He'd tell you that it's three days after the Cronut that is the turning point in their relationship. She'd say it was the day she bought it, paying an obscene amount of money to have it shipped express before it could get stale, all on the outside chance that it might cheer her partner up for even just a moment. She'd known for a while that she would reciprocate if he ever grew the cajones to say what he felt and instigate something. He was important. Scratch that, he was the most important person in her life. But as she called the other end of the country to order a pastry, she made a decision: if he never decided to start the conversation on how he felt, then she would start it. She'd kick her fear in the teeth, make herself vulnerable and tell him that she wanted him, wanted them, even if he still felt broken.

Three days after the Cronut is his first day back to work, and it's almost good. He's still not quite sure he'd call anything good yet—except Kensi of course. And the Cronut. Definitely the Cronut. They go for Korean after work and she devours her Bulgogi and then snitches off of his Japchae and he's pretty sure then and there that this is his last first date—and she doesn't even know it's a date.

He grabs her hand as they leave the restaurant and steers her away from the car toward a bench on the edge of a park down the street. The fact that she leaves her hand in his is not lost on him.

He's not really sure where to start, but it's come to the point where he can't imagine not saying something so he figures he'll just start and they'll get there eventually. He just hopes he doesn't end up babbling too much in the process.

"Kens," he says, turning to her and sitting them down, "I'm not really sure of much right now. Somewhere in the last few months I feel like I've lost who I was and who I wanted to be and I didn't feel like I knew what I wanted or what I could do or where I belonged anymore. "

He sees the pain flit through her eyes, and he moves his fingers to lace between hers and holds on tighter.

"The one thing I am sure of," he starts again, "is you.

"I'm sure that you're the only reason I'm getting through this. I know that when I just wanted to give up, I couldn't because I couldn't break my promise to you. When I wasn't sure that I could ever belong at OSP again, I still knew I belonged with you, if only I could just get back to you. When I didn't know if I could be the man I was, I knew that whoever I was going to be wanted you just as much as he did. When I didn't think I could let anyone in to see what was really going on in my head, I still wanted you there so much it hurt."

"Then why didn't you let me be there?" She interrupts, choking on a few tears that will not be held back. "I wanted to be there."

"I don't know Kens. My head was so messed up I didn't know which way was up. I wanted you there, but I didn't want you to see me that way, and I was convinced that I would just drag you down to the black hole that I was in.

"But you pulled me out. It's like you reached through all the crap and pulled out the things that were important and gave me a place to stand.

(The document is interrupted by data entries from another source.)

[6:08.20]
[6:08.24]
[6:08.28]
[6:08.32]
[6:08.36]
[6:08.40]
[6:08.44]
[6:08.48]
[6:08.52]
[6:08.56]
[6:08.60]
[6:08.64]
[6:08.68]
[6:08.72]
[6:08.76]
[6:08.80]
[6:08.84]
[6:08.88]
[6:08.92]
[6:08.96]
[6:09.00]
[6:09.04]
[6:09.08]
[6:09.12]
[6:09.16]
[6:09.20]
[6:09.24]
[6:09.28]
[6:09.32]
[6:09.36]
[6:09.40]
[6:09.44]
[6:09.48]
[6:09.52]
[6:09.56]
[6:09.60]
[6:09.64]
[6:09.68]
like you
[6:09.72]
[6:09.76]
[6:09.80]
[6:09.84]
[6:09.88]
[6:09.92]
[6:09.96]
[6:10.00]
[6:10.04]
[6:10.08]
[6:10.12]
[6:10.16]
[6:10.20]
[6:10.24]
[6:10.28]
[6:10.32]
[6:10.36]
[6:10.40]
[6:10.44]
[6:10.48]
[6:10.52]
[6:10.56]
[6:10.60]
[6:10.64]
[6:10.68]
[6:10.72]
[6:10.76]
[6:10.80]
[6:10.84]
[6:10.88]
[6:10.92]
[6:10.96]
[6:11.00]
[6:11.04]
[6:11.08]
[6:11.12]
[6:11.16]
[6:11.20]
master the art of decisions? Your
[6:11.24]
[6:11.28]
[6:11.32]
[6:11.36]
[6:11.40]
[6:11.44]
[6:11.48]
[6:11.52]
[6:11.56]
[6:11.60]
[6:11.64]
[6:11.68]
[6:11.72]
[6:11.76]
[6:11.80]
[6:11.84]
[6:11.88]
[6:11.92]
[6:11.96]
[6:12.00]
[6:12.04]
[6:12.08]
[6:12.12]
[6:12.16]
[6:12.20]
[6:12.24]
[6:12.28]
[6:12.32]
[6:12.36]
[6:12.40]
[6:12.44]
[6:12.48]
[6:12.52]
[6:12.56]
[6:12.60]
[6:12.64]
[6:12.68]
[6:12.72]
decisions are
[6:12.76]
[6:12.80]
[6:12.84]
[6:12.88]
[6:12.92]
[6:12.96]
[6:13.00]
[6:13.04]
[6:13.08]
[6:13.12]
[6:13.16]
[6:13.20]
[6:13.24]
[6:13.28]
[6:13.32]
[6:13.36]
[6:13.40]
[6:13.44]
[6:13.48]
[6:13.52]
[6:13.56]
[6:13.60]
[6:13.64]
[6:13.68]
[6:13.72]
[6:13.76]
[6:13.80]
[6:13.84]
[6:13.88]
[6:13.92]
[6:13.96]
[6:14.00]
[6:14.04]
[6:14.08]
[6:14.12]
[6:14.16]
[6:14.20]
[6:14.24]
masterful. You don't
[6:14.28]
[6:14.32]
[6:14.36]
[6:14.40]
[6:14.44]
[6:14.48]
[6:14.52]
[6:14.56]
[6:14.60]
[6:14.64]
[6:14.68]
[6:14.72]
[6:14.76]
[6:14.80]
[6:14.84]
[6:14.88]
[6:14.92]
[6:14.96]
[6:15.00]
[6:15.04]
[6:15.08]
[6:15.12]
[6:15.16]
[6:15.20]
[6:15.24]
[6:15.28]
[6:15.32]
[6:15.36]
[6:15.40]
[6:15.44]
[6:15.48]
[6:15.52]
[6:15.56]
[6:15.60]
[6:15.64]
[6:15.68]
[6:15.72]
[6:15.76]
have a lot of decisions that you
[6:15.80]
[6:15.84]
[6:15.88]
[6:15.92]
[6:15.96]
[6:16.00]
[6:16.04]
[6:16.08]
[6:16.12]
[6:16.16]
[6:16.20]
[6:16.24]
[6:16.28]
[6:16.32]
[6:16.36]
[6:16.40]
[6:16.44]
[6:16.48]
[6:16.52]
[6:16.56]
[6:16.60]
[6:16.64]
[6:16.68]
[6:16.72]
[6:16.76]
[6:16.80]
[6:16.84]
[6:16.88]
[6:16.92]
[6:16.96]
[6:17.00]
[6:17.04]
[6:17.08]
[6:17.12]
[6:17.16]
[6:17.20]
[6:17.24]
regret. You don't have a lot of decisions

"And I know I'm still messed up, and no matter what I tell the guys, I know you're going to see past it and call me on my crap. And I know I need that. And I know that it's probably still not going to be easy, but I want you to know that I'm going to try as hard as I can, and I need you to know that what I'm fighting for is us-is you-because in all this crazy mess, you're still the only thing that makes sense. And as long as you're in this with me, I'm going to get through it."

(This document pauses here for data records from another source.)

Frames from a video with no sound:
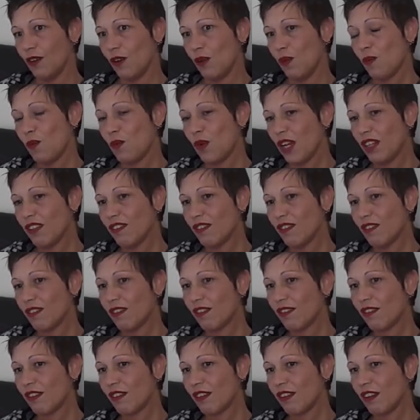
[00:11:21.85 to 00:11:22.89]

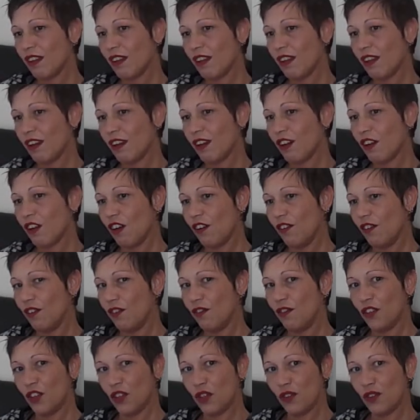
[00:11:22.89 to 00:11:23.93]
once I
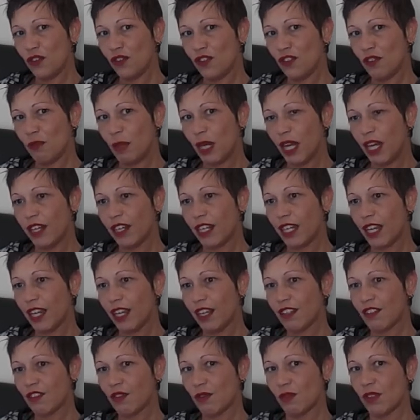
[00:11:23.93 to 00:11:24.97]
refused to pay
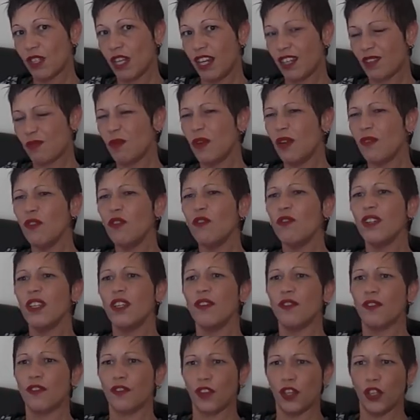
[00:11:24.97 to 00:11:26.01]
council tax. Well, I've not really
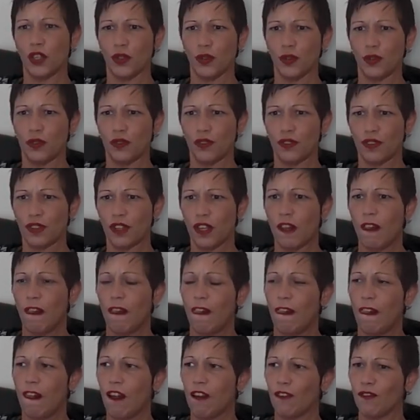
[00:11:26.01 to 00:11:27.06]
refused,
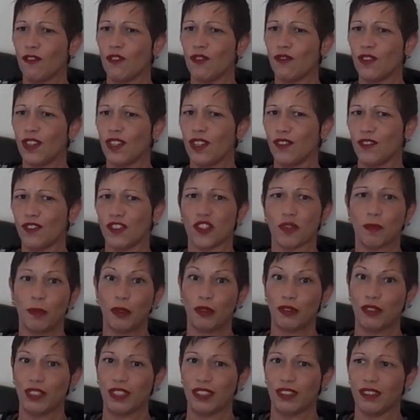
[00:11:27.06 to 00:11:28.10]
I've not really
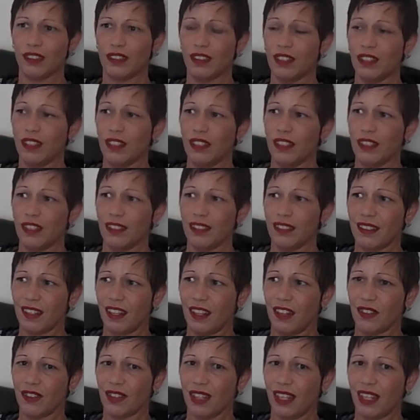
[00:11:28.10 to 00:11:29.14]
responded, so
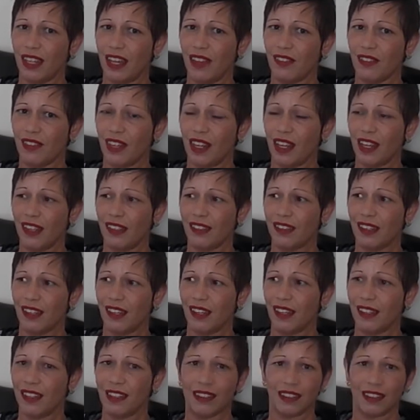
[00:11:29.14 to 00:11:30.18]
they haven't had
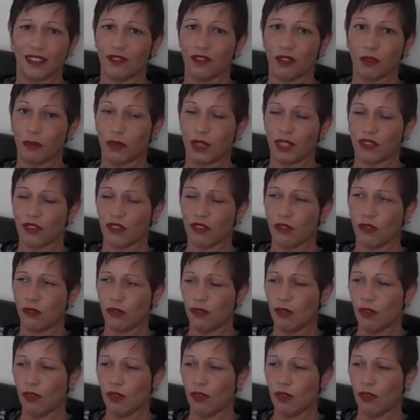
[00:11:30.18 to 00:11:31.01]
anything from me at all.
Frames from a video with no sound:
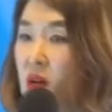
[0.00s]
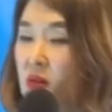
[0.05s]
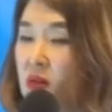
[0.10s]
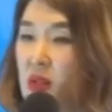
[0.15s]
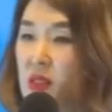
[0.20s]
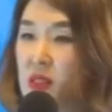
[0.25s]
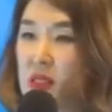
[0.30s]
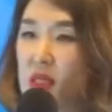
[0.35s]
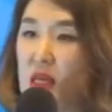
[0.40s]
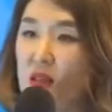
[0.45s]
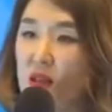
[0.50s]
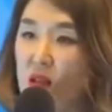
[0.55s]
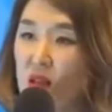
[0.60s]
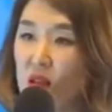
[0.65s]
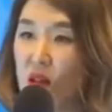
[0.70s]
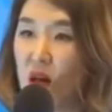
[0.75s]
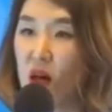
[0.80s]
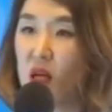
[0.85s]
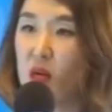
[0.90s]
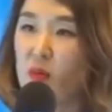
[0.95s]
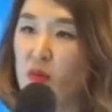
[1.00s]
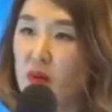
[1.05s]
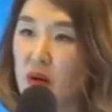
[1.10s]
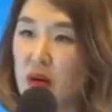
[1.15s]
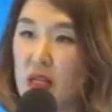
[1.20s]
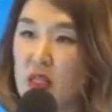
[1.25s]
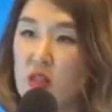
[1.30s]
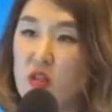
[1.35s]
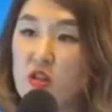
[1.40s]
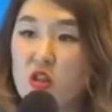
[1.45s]
They send a lot of
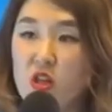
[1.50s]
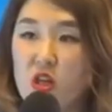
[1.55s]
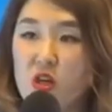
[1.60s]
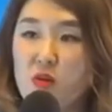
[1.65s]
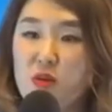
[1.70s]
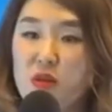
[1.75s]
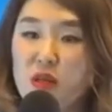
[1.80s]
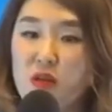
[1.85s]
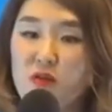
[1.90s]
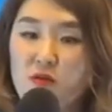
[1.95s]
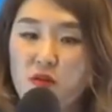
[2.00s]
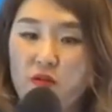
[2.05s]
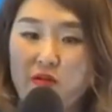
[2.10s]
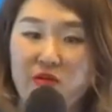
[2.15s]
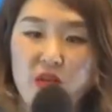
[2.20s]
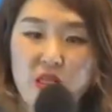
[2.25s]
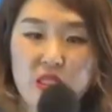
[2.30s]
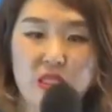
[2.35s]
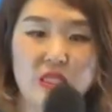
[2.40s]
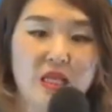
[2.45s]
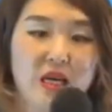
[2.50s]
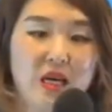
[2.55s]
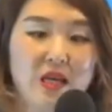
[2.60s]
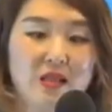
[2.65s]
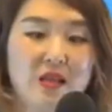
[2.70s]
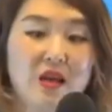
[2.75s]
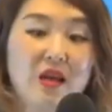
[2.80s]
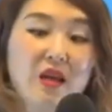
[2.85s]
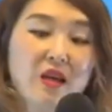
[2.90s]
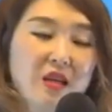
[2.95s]
products to Germany for this
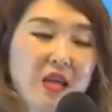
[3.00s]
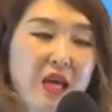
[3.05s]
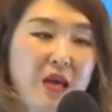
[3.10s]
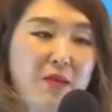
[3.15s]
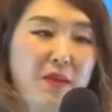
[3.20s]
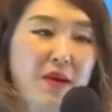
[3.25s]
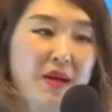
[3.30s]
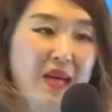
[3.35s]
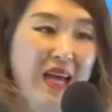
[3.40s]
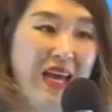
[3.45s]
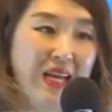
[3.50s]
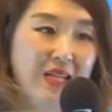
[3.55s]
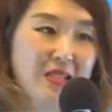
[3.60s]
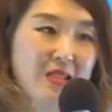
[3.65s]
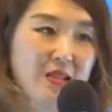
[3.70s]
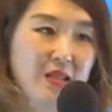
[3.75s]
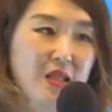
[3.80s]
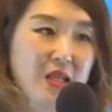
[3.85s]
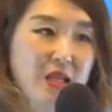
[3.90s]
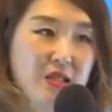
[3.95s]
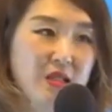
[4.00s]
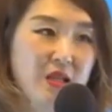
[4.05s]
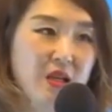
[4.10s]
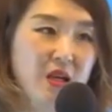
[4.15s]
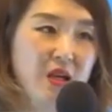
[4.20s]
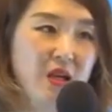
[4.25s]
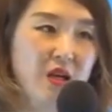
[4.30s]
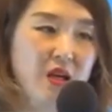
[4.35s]
test, came back excellent.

Kensi lets go of his hand to put a hand firmly on each of his cheeks and holds him eye to eye with her.

"Then you're going to get through it, because I'm going to be here, and I'm going to be fighting twice as hard as you are. Because I can't lose you. Because you may be hard to live with," she smirks at him playfully, and his eyes smile back at her, "but you're a lot harder to live without, partner."

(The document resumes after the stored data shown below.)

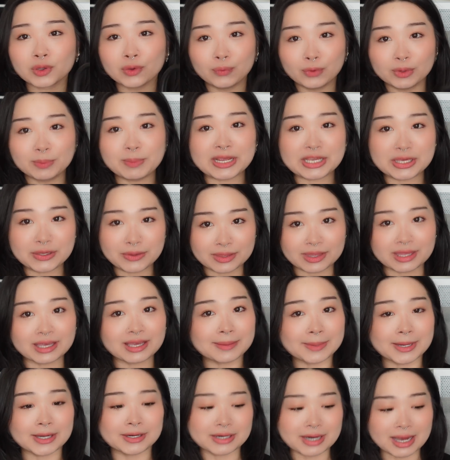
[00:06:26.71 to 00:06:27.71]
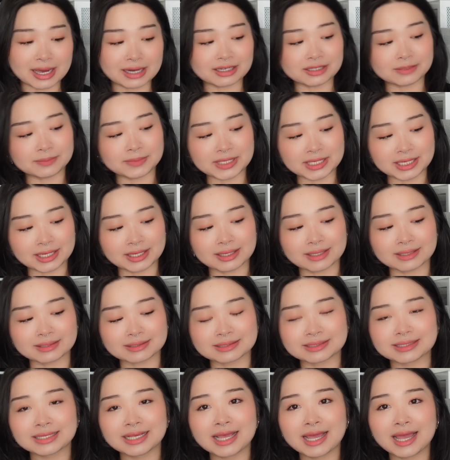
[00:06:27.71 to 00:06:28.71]
would make you think about Nana,
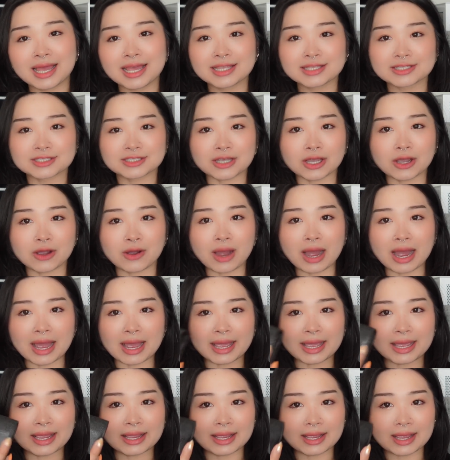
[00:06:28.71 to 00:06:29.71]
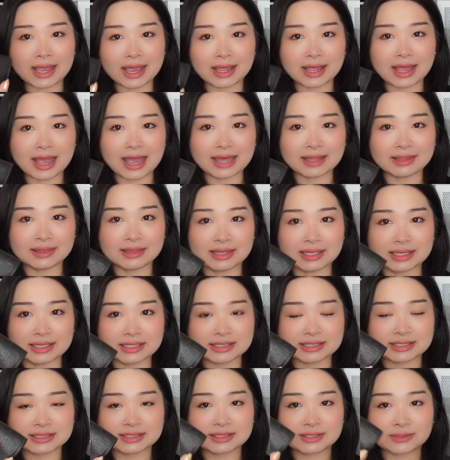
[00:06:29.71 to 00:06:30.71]
because so I had
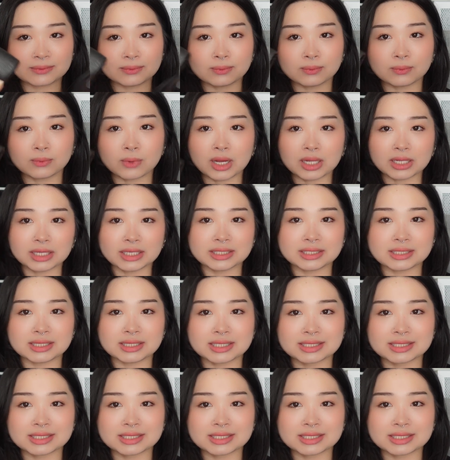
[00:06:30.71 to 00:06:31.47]
this wallet.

"And if I want to be more than your partner?" He needs to clarify all this because neither of them has actually said any words that definitely mean anything deeper than a really close friendship, and he knows that with their communication skills things need to be made very plain before one of them figures out how to misinterpret it.

(Though, he thinks, there are certain modes of communication that they're really good at. He likes those. A lot.)

She responds by whispering her lips across his. "Then I'd say we're on the same page."

He buries his head in the crook of her neck and wraps his arms snugly around her, and when her hand finds its way into his hair and her nails lightly scrape over his scalp, for the first time in months he can't see the darkness that has been taking over his world.